## Collected data
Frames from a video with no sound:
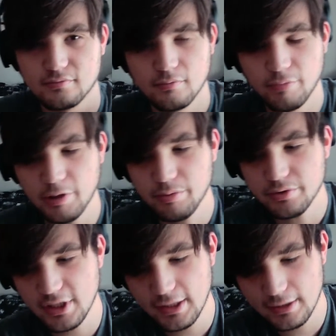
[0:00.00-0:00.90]
People
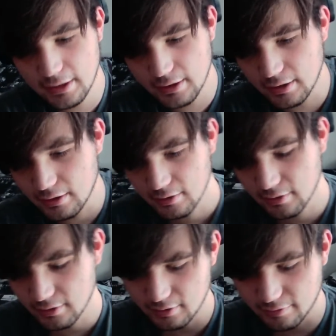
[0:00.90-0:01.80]
said that
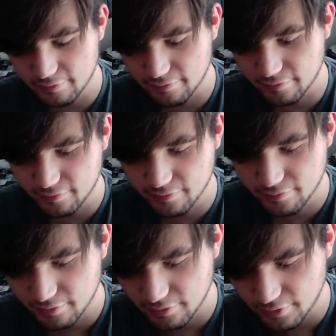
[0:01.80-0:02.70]
the
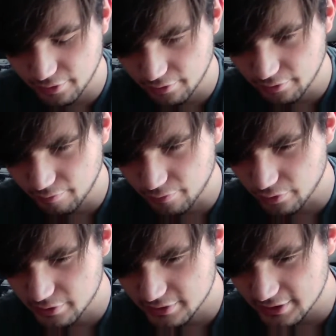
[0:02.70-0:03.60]
third
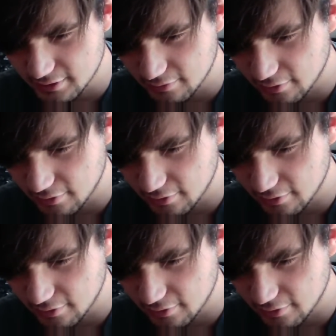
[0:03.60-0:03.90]
season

## Directions
The expected result is the data above in exact form, free of pictures.

## Your response
Frames from a video with no sound:
[0:00.00-0:00.90]
People
[0:00.90-0:01.80]
said that
[0:01.80-0:02.70]
the
[0:02.70-0:03.60]
third
[0:03.60-0:03.90]
season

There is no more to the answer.